## [Assigned task]
Please transcribe the data below exactly. Leave the pictures out.

## [Provided material]
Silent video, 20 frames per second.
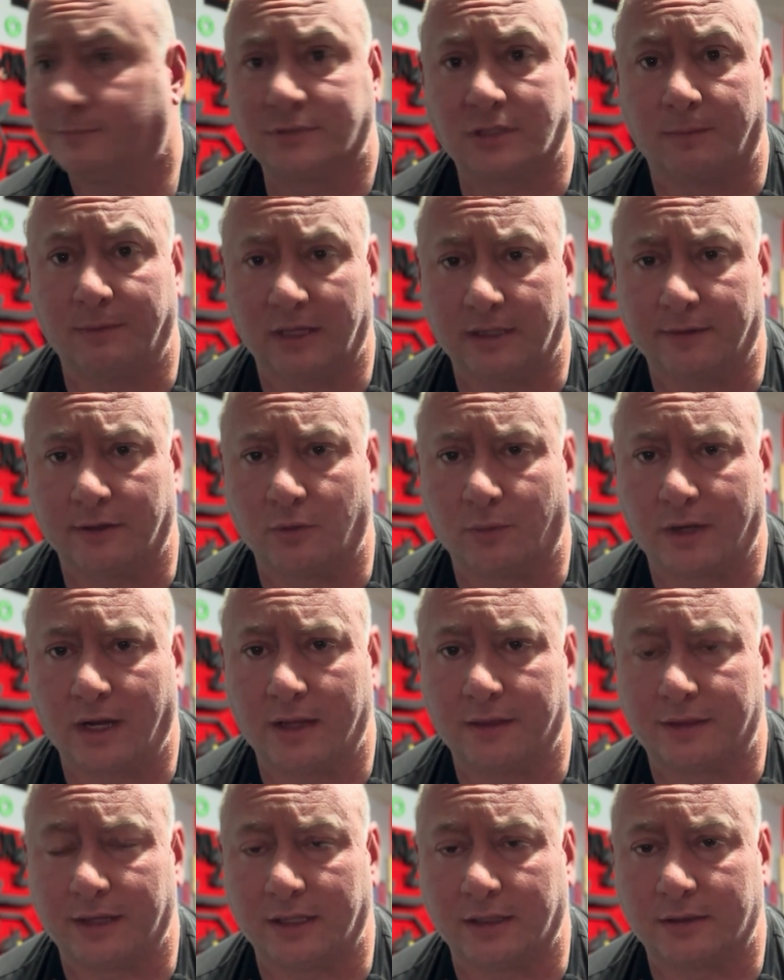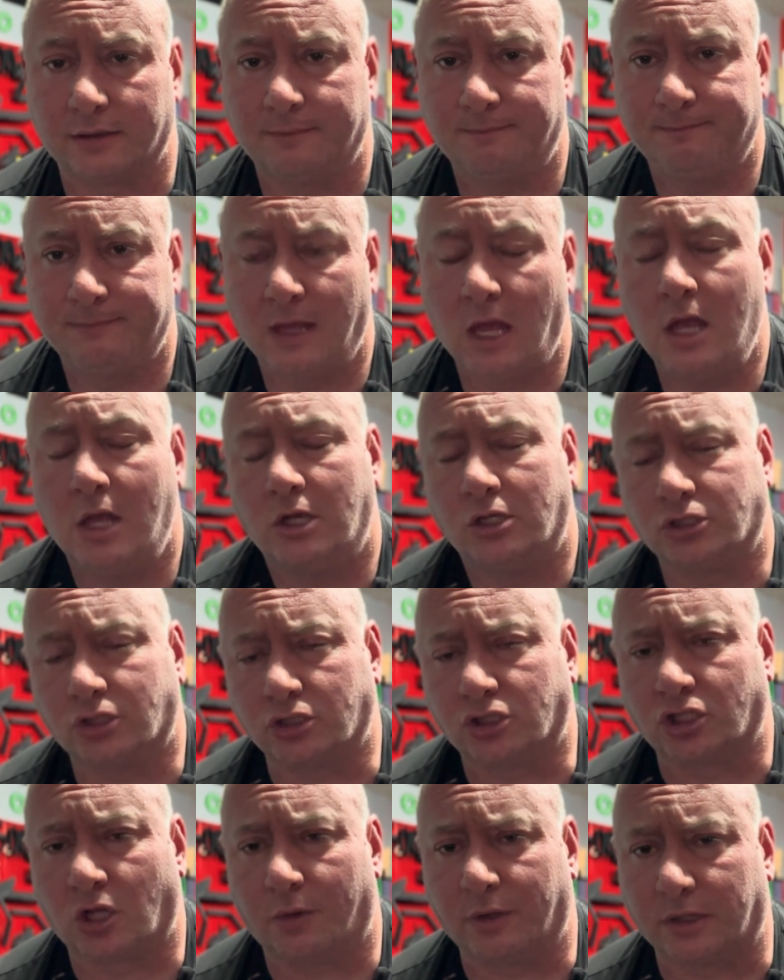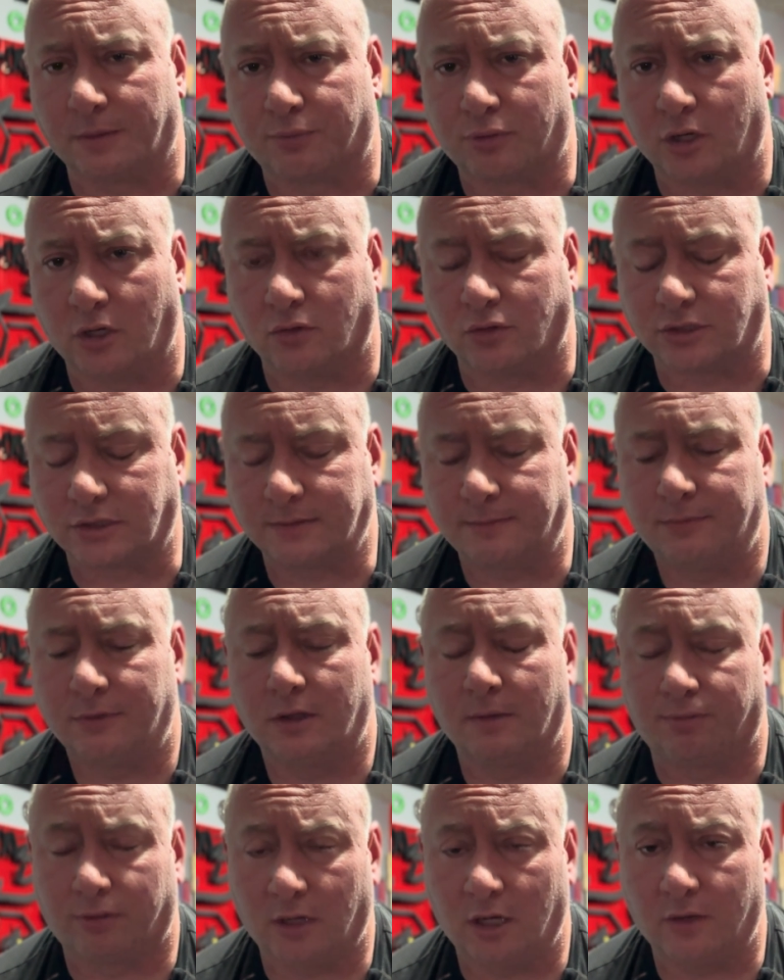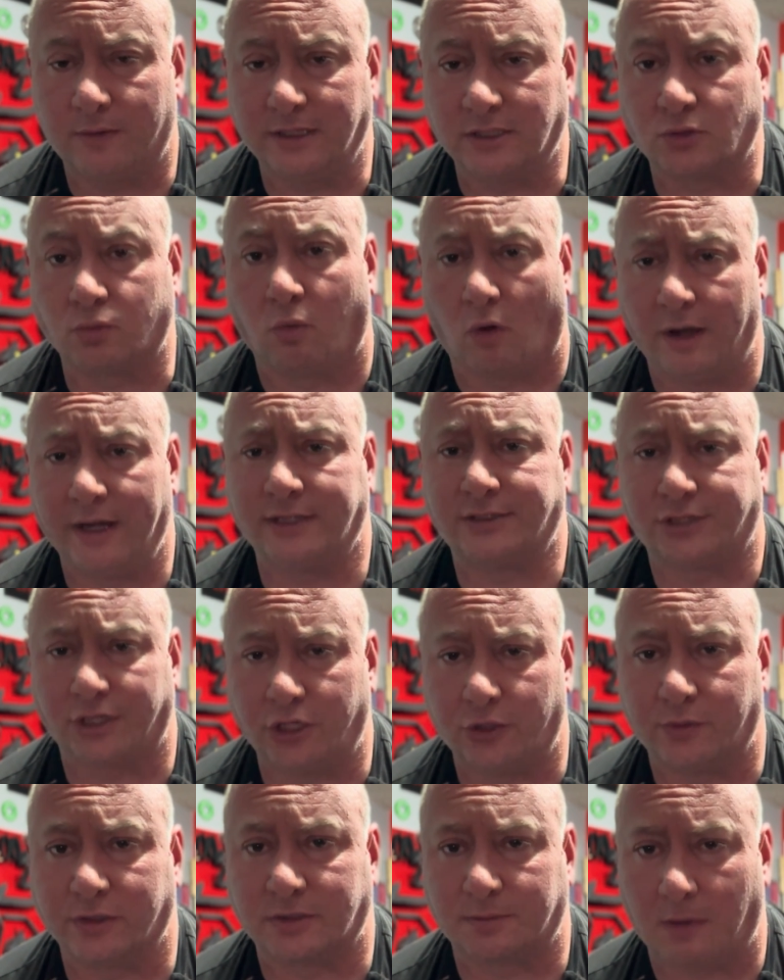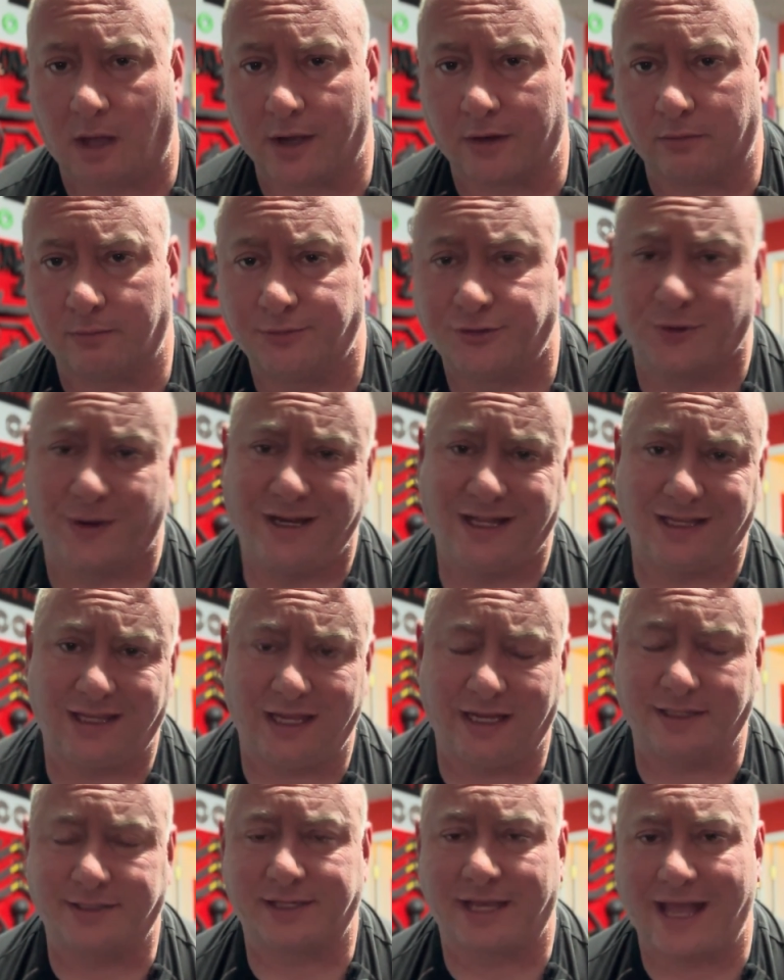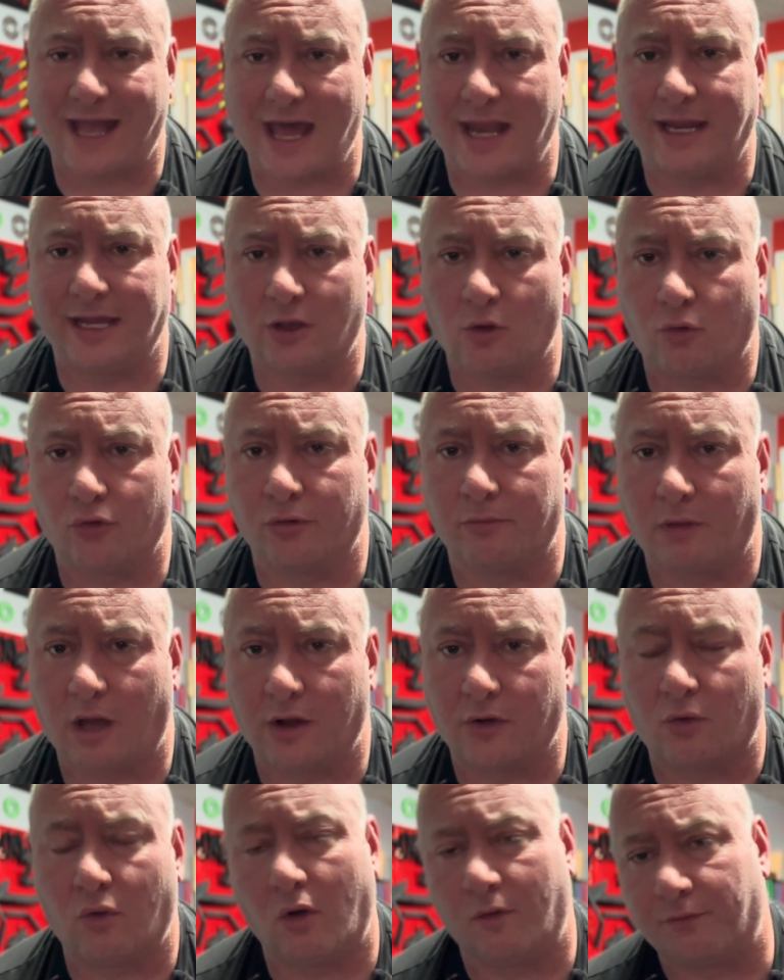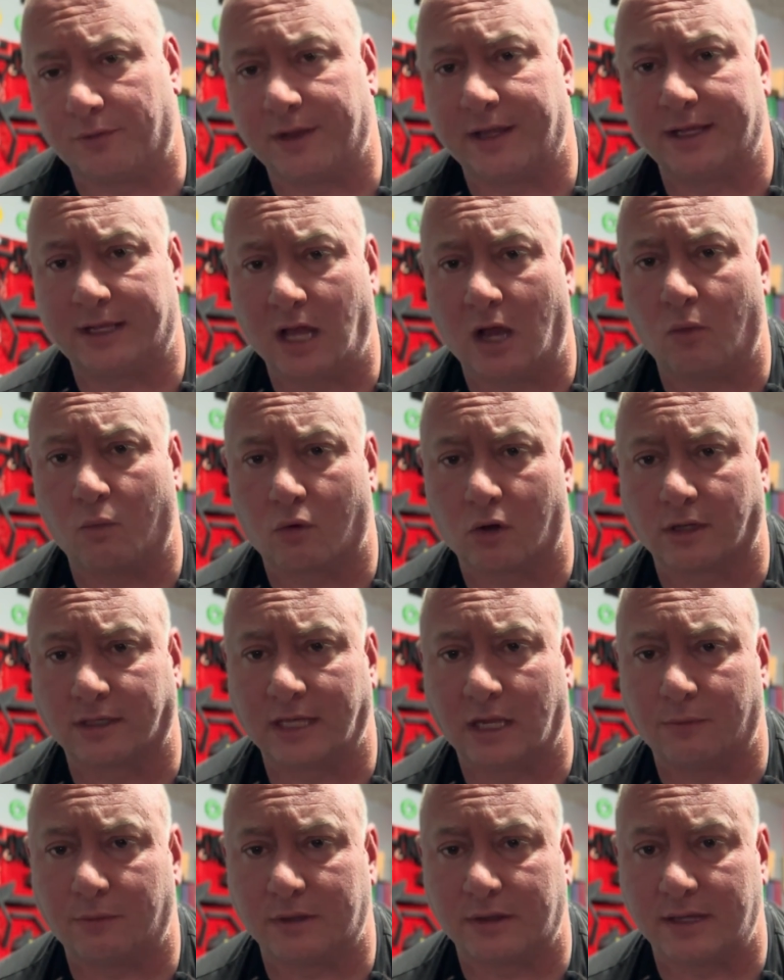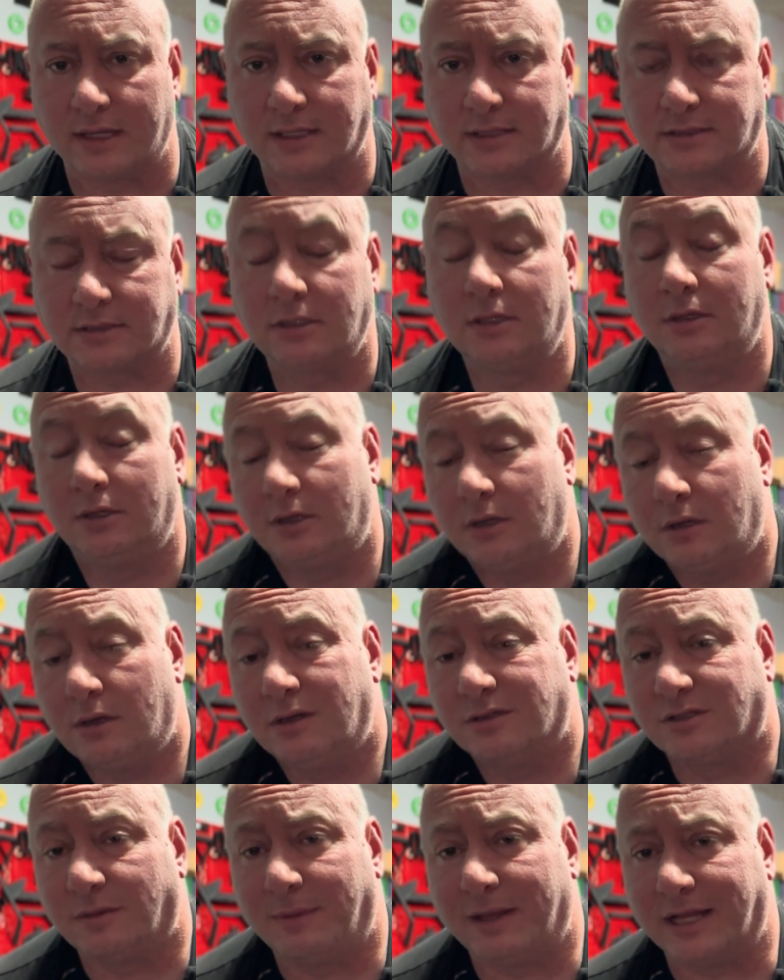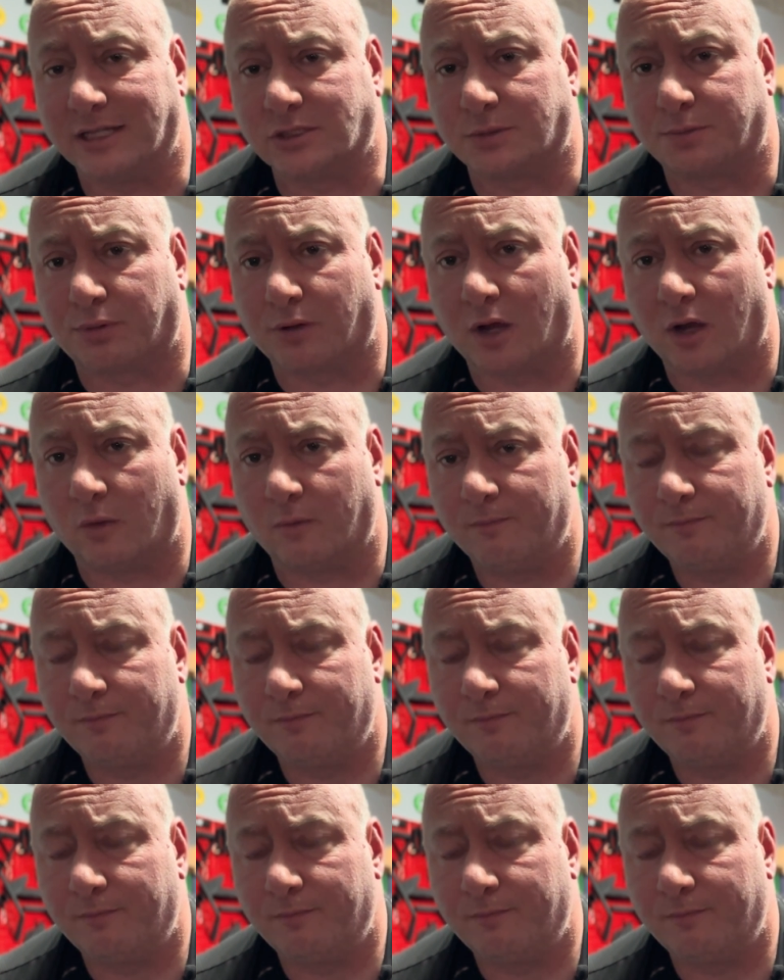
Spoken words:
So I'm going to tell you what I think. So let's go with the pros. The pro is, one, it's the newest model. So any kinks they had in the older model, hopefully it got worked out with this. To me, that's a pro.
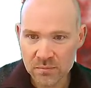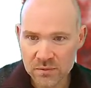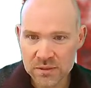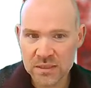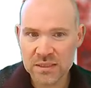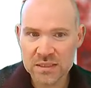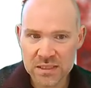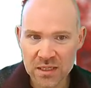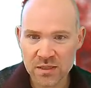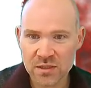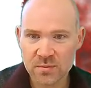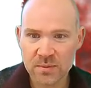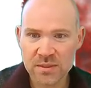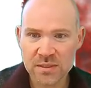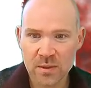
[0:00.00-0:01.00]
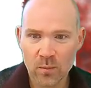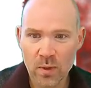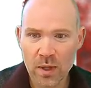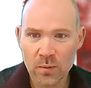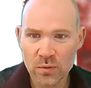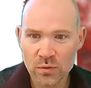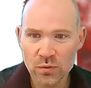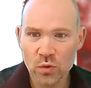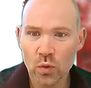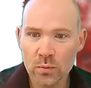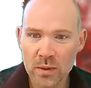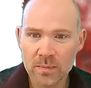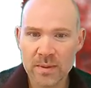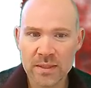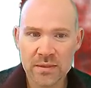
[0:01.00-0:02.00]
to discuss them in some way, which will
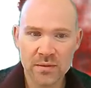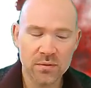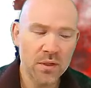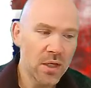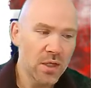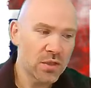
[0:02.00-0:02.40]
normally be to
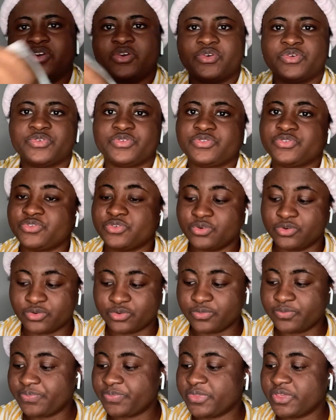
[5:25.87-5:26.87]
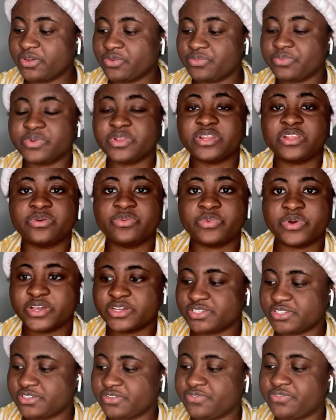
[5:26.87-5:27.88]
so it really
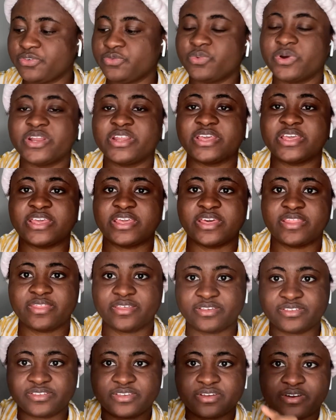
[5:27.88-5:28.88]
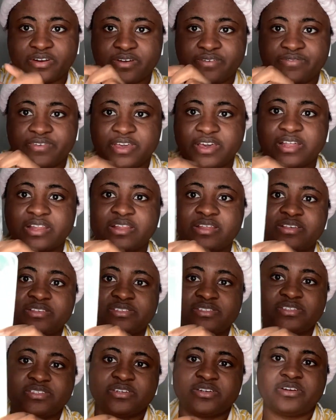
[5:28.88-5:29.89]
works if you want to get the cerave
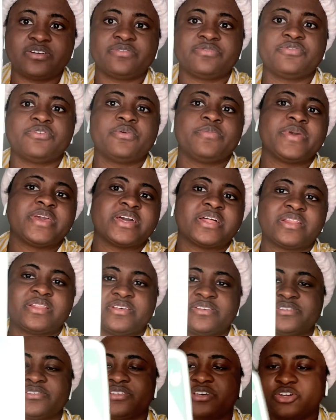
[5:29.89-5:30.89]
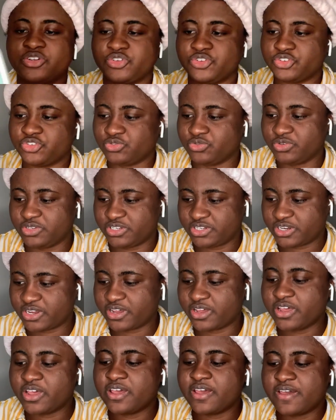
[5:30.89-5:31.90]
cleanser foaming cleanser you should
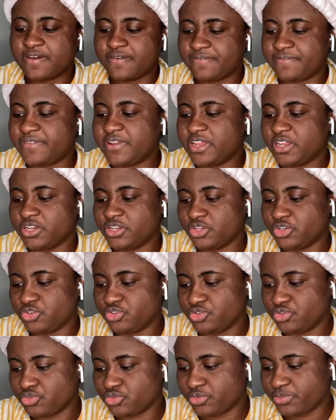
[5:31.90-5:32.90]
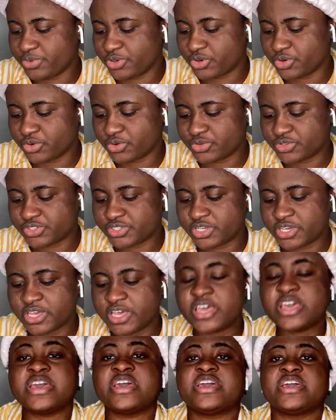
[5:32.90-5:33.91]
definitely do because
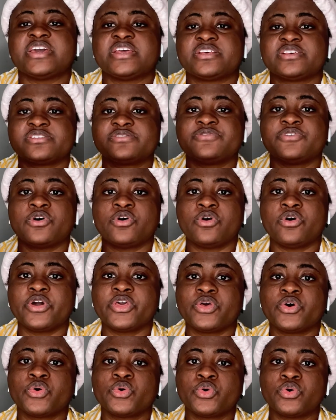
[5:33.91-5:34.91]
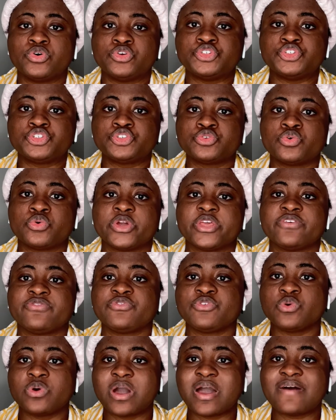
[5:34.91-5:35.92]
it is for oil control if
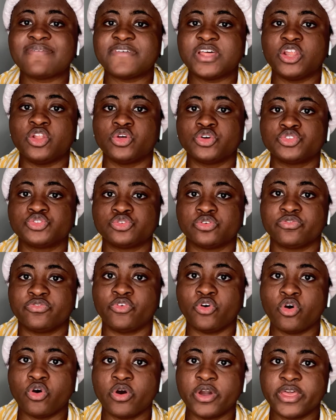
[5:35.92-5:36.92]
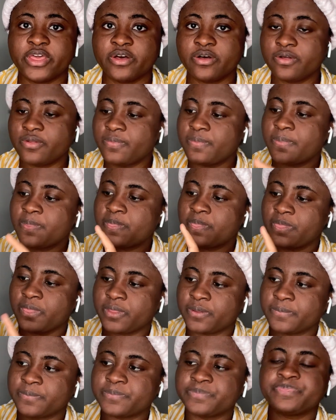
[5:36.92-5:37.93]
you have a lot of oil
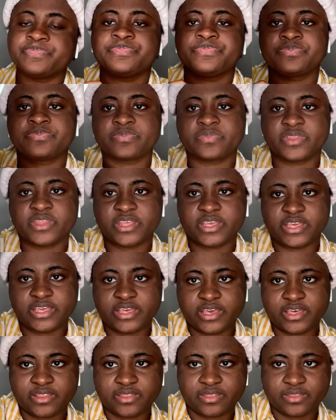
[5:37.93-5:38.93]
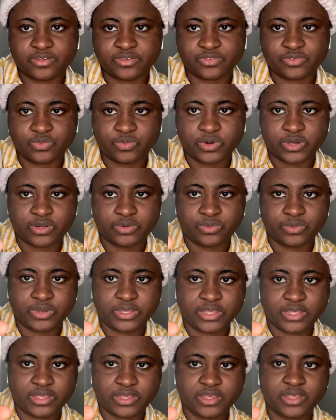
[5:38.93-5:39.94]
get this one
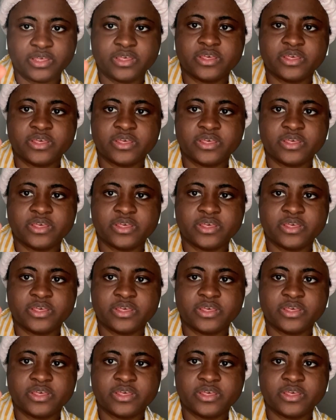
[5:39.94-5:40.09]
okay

## [Output of the exercise]
Silent video, 20 frames per second.
Spoken words:
So I'm going to tell you what I think. So let's go with the pros. The pro is, one, it's the newest model. So any kinks they had in the older model, hopefully it got worked out with this. To me, that's a pro.
[0:00.00-0:01.00]
[0:01.00-0:02.00]
to discuss them in some way, which will
[0:02.00-0:02.40]
normally be to
[5:25.87-5:26.87]
[5:26.87-5:27.88]
so it really
[5:27.88-5:28.88]
[5:28.88-5:29.89]
works if you want to get the cerave
[5:29.89-5:30.89]
[5:30.89-5:31.90]
cleanser foaming cleanser you should
[5:31.90-5:32.90]
[5:32.90-5:33.91]
definitely do because
[5:33.91-5:34.91]
[5:34.91-5:35.92]
it is for oil control if
[5:35.92-5:36.92]
[5:36.92-5:37.93]
you have a lot of oil
[5:37.93-5:38.93]
[5:38.93-5:39.94]
get this one
[5:39.94-5:40.09]
okay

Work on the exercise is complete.